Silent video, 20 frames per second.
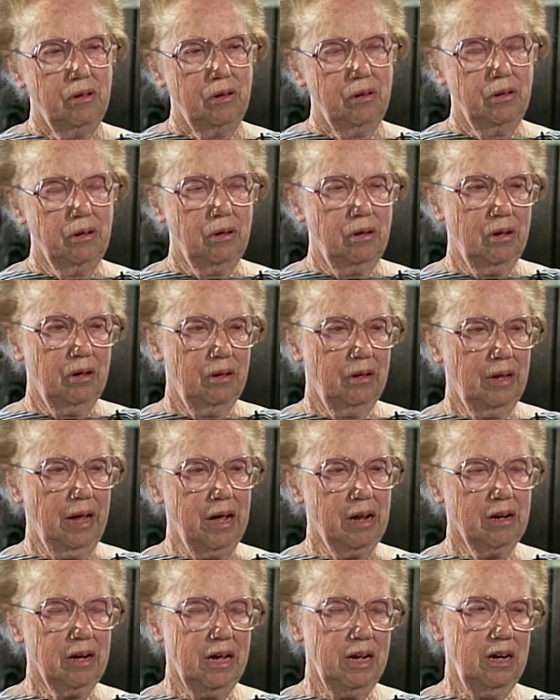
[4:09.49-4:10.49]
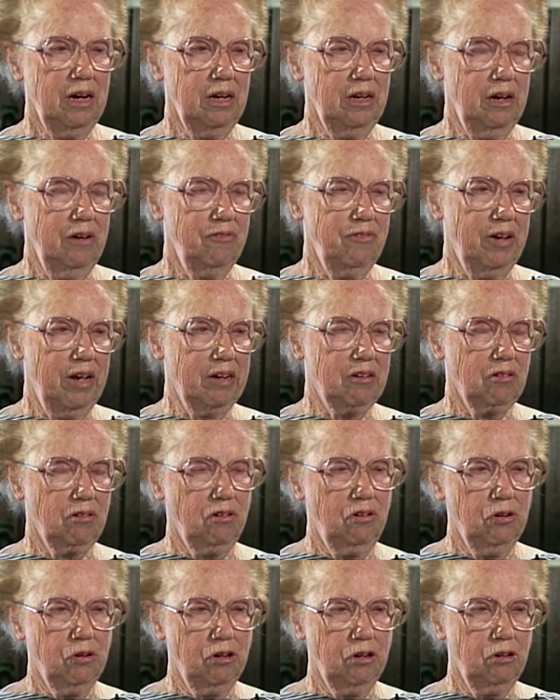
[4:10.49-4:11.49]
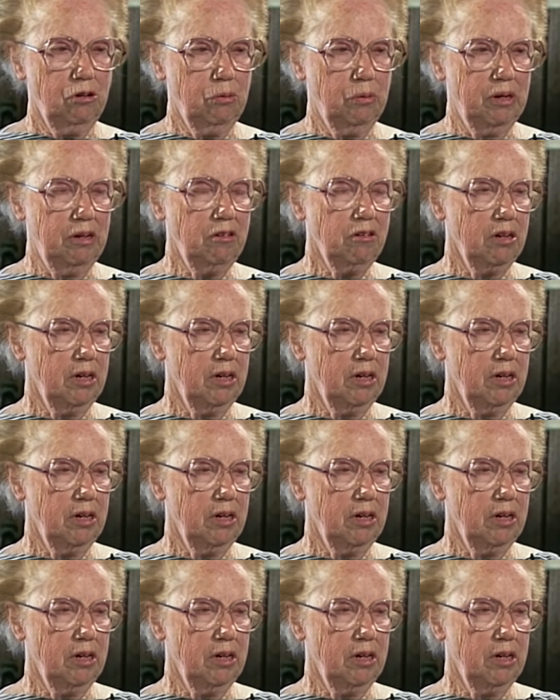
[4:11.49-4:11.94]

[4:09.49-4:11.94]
the landlady lived next door to us,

──────────

#### [Directions]
Set the material above down again word for word. Include none of its pictures.

#### [Exercise answer]
Silent video, 20 frames per second.
[4:09.49-4:10.49]
[4:10.49-4:11.49]
[4:11.49-4:11.94]

[4:09.49-4:11.94]
the landlady lived next door to us,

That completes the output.